Running a large scale anycast deployment across multiple edge locations can increase the administrative burden on your team and the complexity of monitoring your instances and ensuring that they are not only available but that they are also responding to requests correctly. StackPath provides Liveness and Readiness Probes to help ease the monitoring burden and allow you to automate which instances in your workload respond to anycast requests.
This means you can automate the removal of unresponsive or incorrectly responding instances from the routing of your anycast address automatically ensuring that your workload is always responsive to your users.
Probe Basics
Both Liveness and Readiness probes check either an HTTP endpoint or a TCP port. It is possible to configure the probe frequency, timeout, initial delay, and success/failure thresholds. However, the two probes will respond differently if a failure is seen.

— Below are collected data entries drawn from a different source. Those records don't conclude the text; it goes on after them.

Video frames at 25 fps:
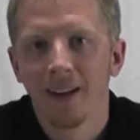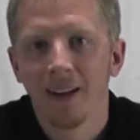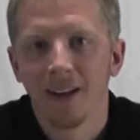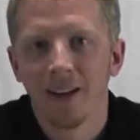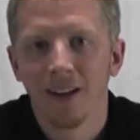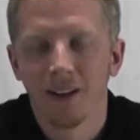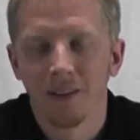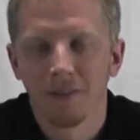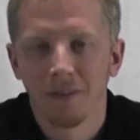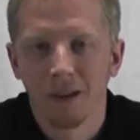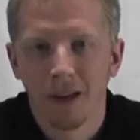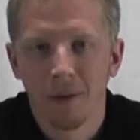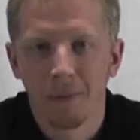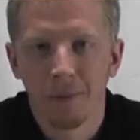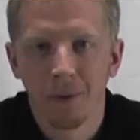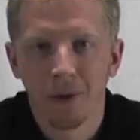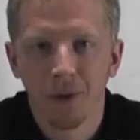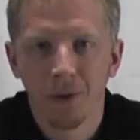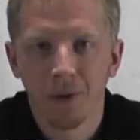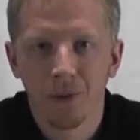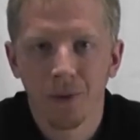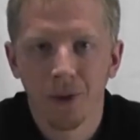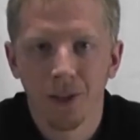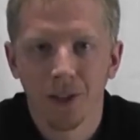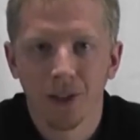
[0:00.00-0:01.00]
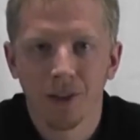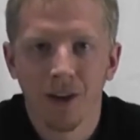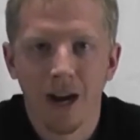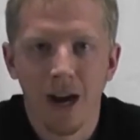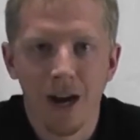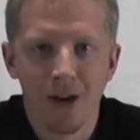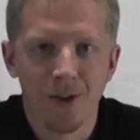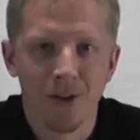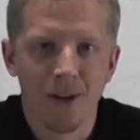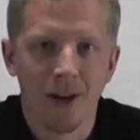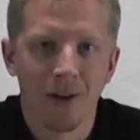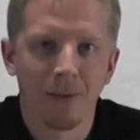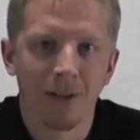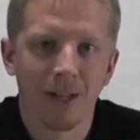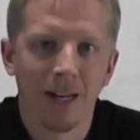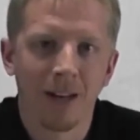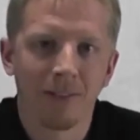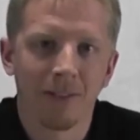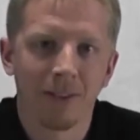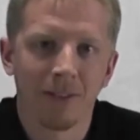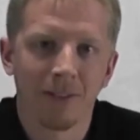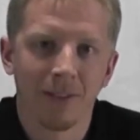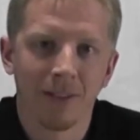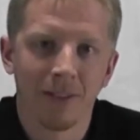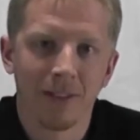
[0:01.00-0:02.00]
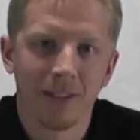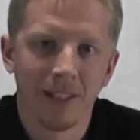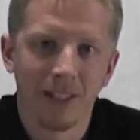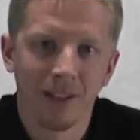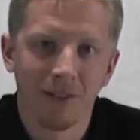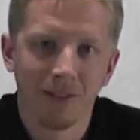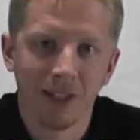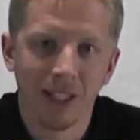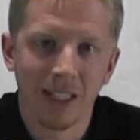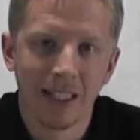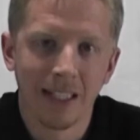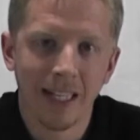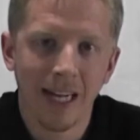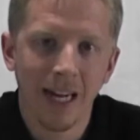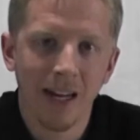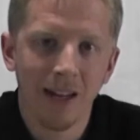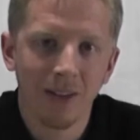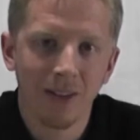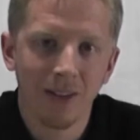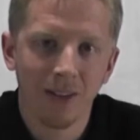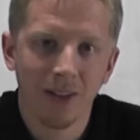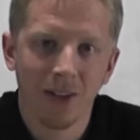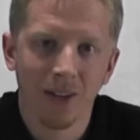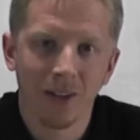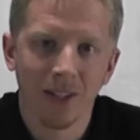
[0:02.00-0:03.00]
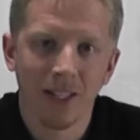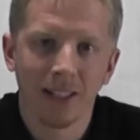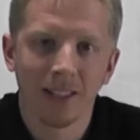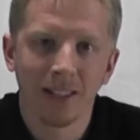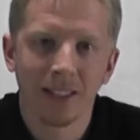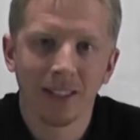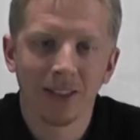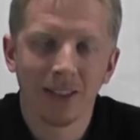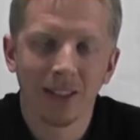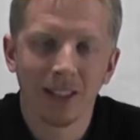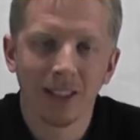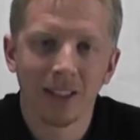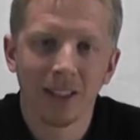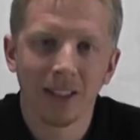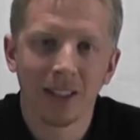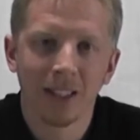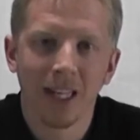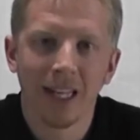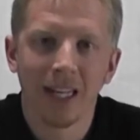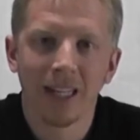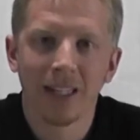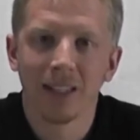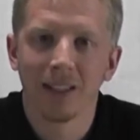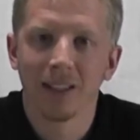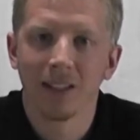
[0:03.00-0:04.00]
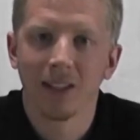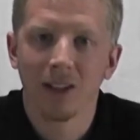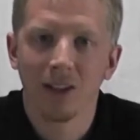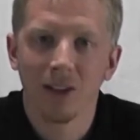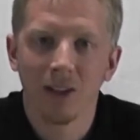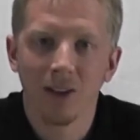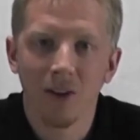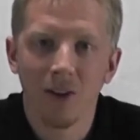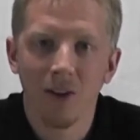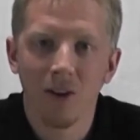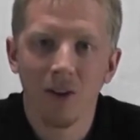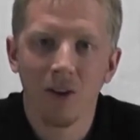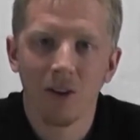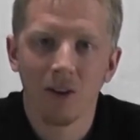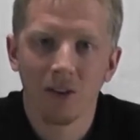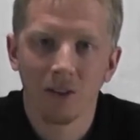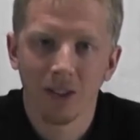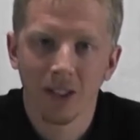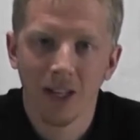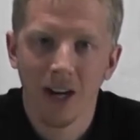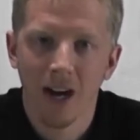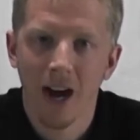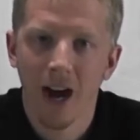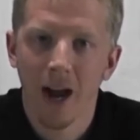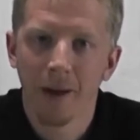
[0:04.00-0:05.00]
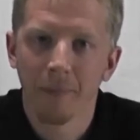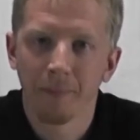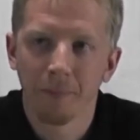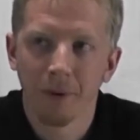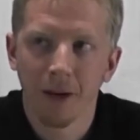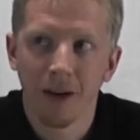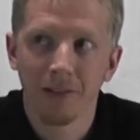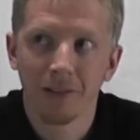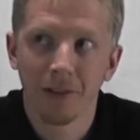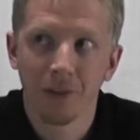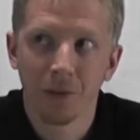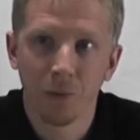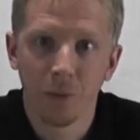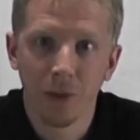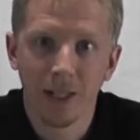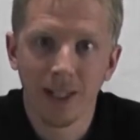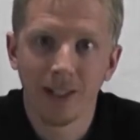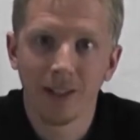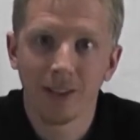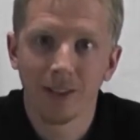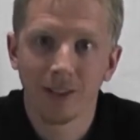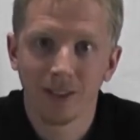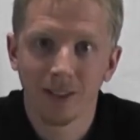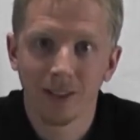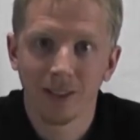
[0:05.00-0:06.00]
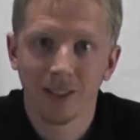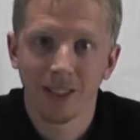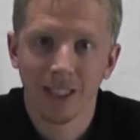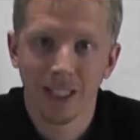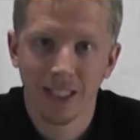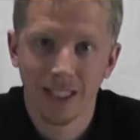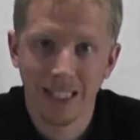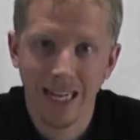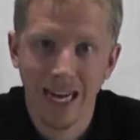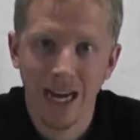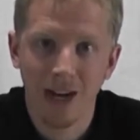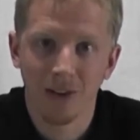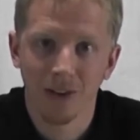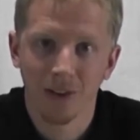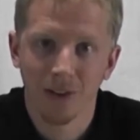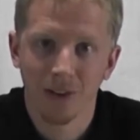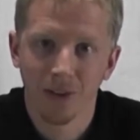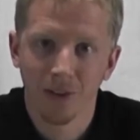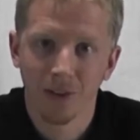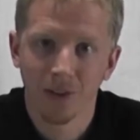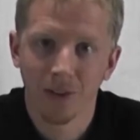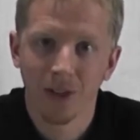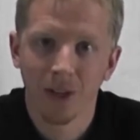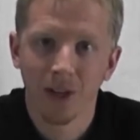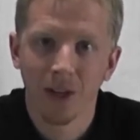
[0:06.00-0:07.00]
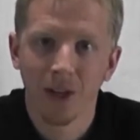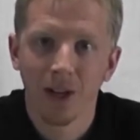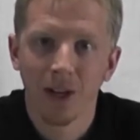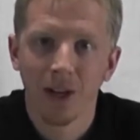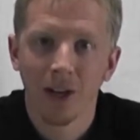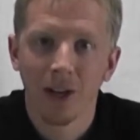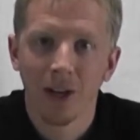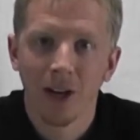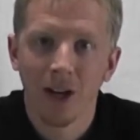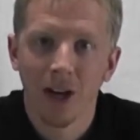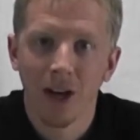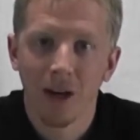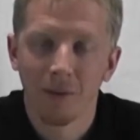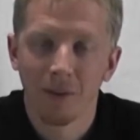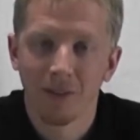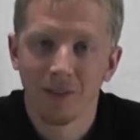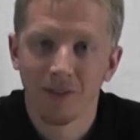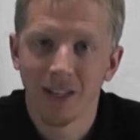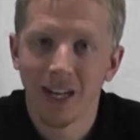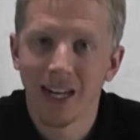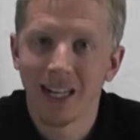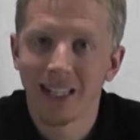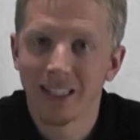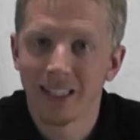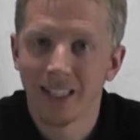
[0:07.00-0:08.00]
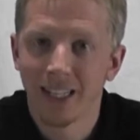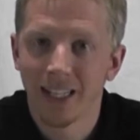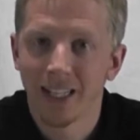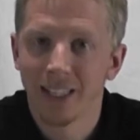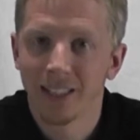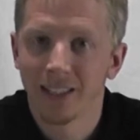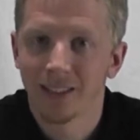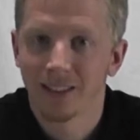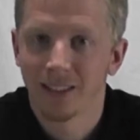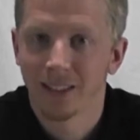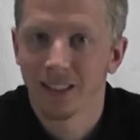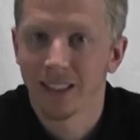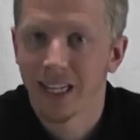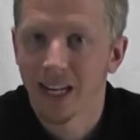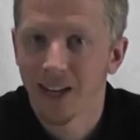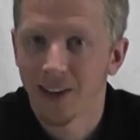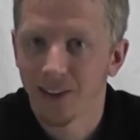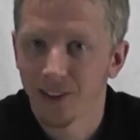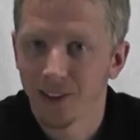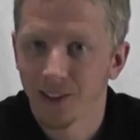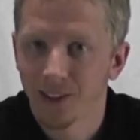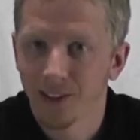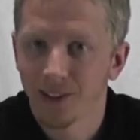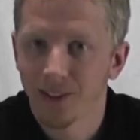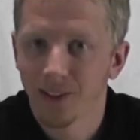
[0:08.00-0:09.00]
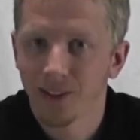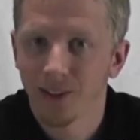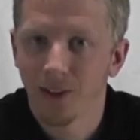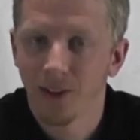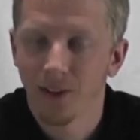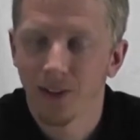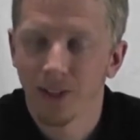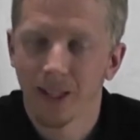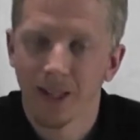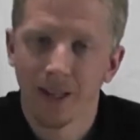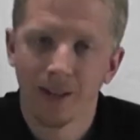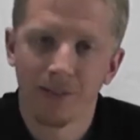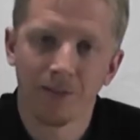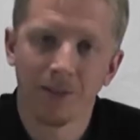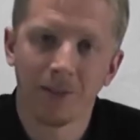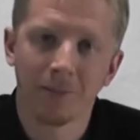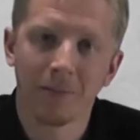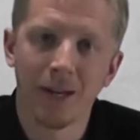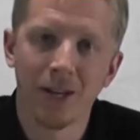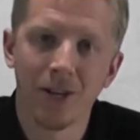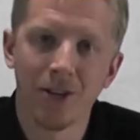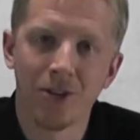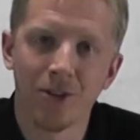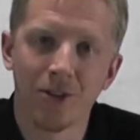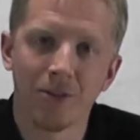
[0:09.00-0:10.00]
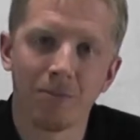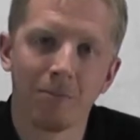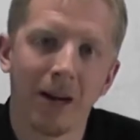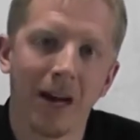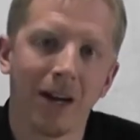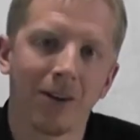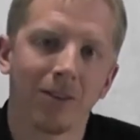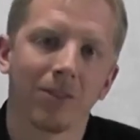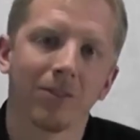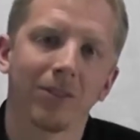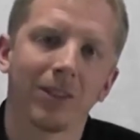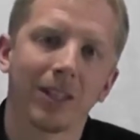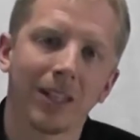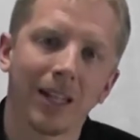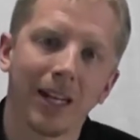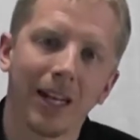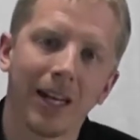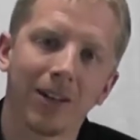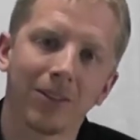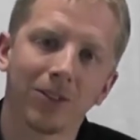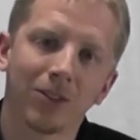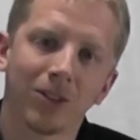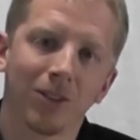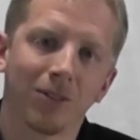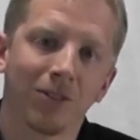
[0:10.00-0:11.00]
my computer were to crash and I would have to re-download all that, that's going to take a long time, probably weeks to download, if not days to download all that information back from the cloud.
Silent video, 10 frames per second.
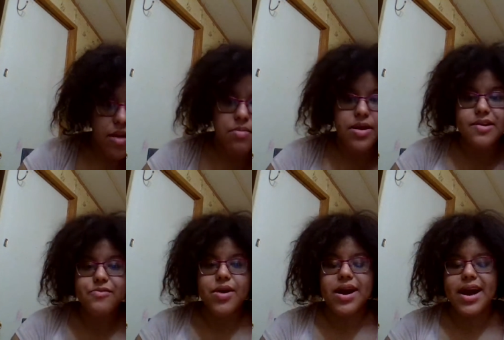But
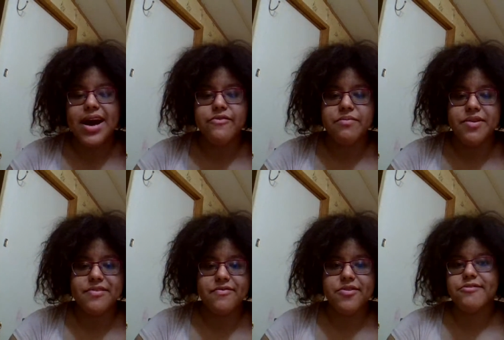that's what I got from
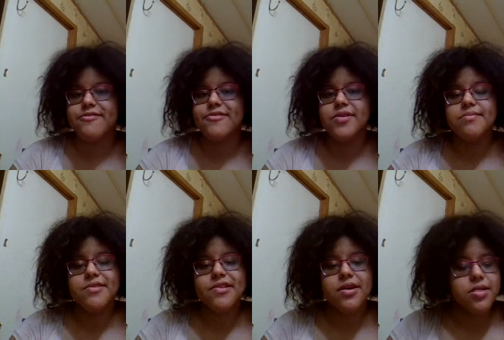this verse to sum
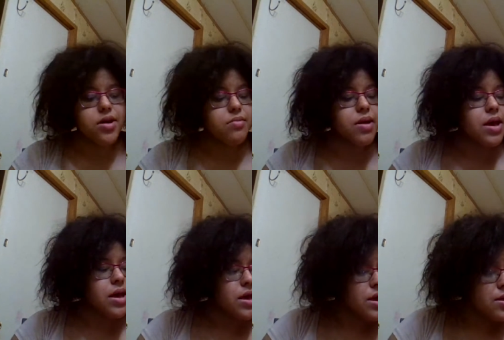this all up.
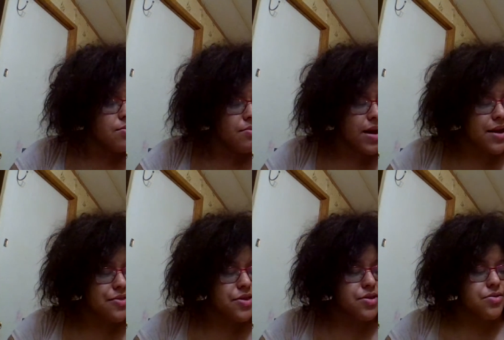
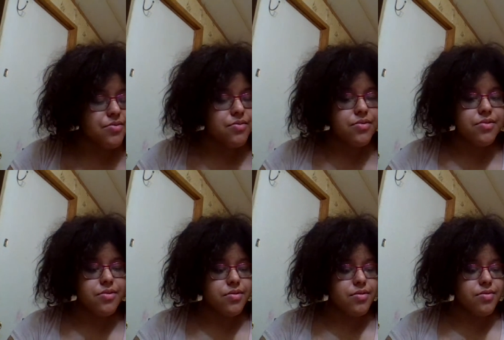Matthew,
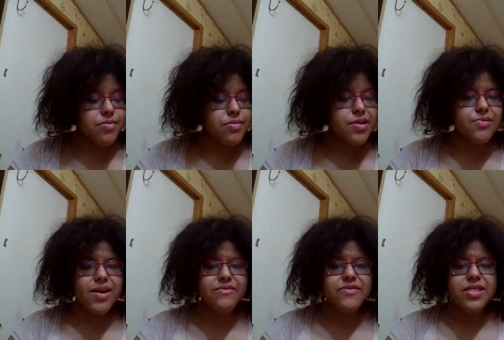that's what
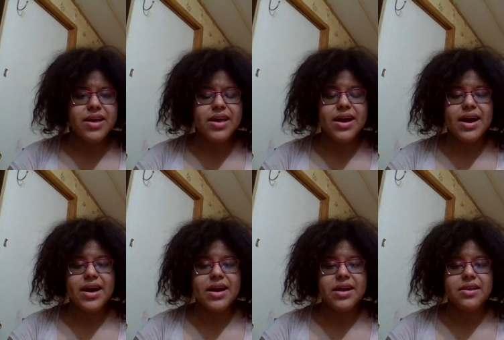I feel like
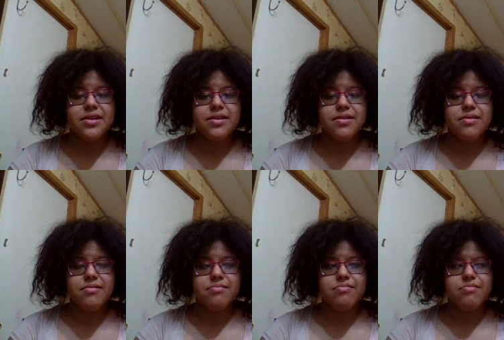God
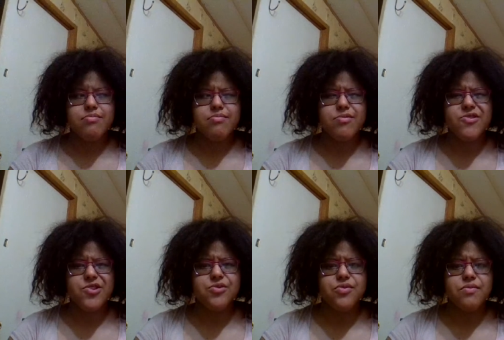
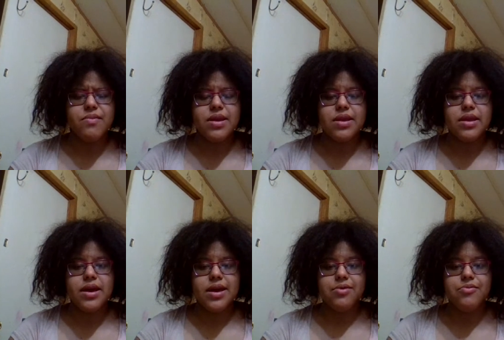showed me
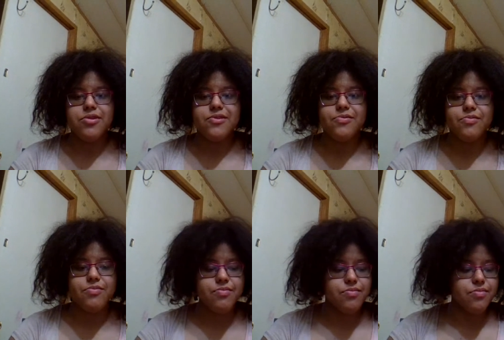tonight was
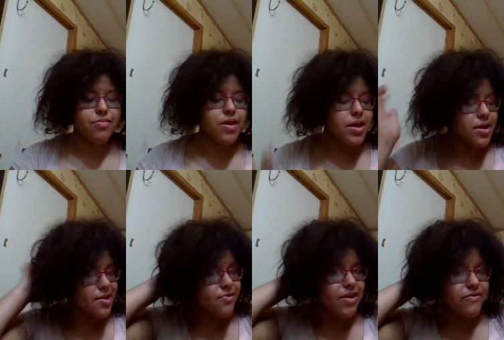
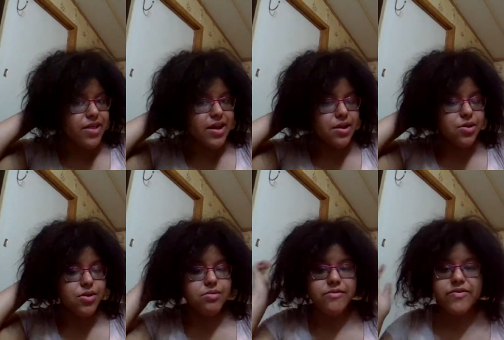and so I feel like the
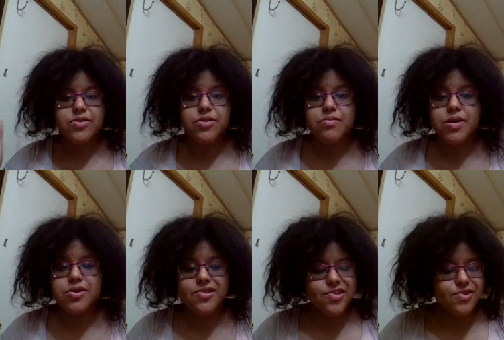Lord revealed to me
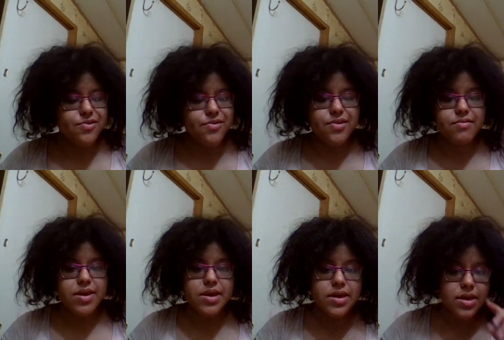or showed to
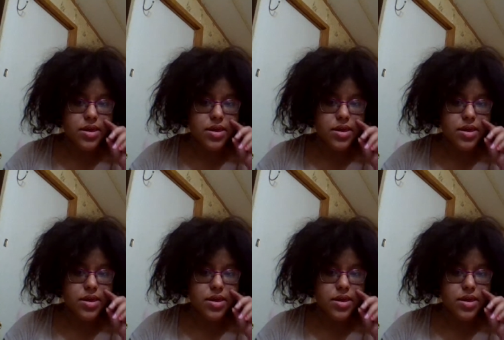me.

Let's look at that in more detail.
Liveness Probes
A liveness probe will try and restart the instance if the probe reports as down. This also has the benefit of removing the instance from the routing for your anycast address before the restart occurs meaning that requests to your anycast IP will not be routed to instances marked as down. This can be useful if your application is no longer responding to any network requests.
Readiness Probes
A Readiness probe will remove the instance from the routing for your anycast address if the probe reports as down, but will not attempt to restart the instance. This means that your instance will still be online but anycast requests will not be routed to the instance. This can be useful if your application is returning old, incorrect data and needs some time to query and process fresh data before being re-added to the routing for your anycast IP address.
HTTP & TCP
Both Readiness and Liveness probes can be configured to check via HTTP or TCP.
For HTTP checks (HTTPS is also possible) a request is made to the specified path and any HTTP status codes greater than or equal to 200, but less than 400 will be considered a success. Any other HTTP status codes will be considered a failure. As the check only tests the HTTP status code you will need to implement an endpoint in your application to test your business logic and return the appropriate response code, if required. With HTTP checks it's also possible to configure the scheme, the port and HTTP headers.
For TCP checks the probe attempts to open a socket to your instances on the specified port. If this is successful the probe is considered successful, else the probe is considered a failure.
Common Settings
Readiness and Liveness probes share some common settings:
Name | Default Value | Min Value | Description |
initialDelaySeconds |
0 | 0 | The initial delay before the probe starts |
timeoutSeconds |
1 | 1 | The number of seconds before the probe times out and is considered a failure |
periodSeconds |
10 | 1 | The frequency of the probe in seconds |
successThreshold |
1 | 1 | Minimum consecutive successes required before a probe is considered successful after a failure. This must be 1 for liveness probes |
failureThreshold |
3 | 1 | The number of failures seen before the probe is considered a failure. |
A Real-World Example
If you're tasked with running a website that returns up to date information via HTTPS, such as a stock ticker pulling data from a third party, you want to be sure that;
a) The web server is responding to requests on port 443, and
b) That the data returned is relevant and up to date.
This can be achieved by configuring both a liveness and readiness probe on your workload.
You would configure the liveness probe with a TCP check to check that port 443 is responding and if the probe does not get a response from port 443 the instance would be removed from anycast routing and restarted.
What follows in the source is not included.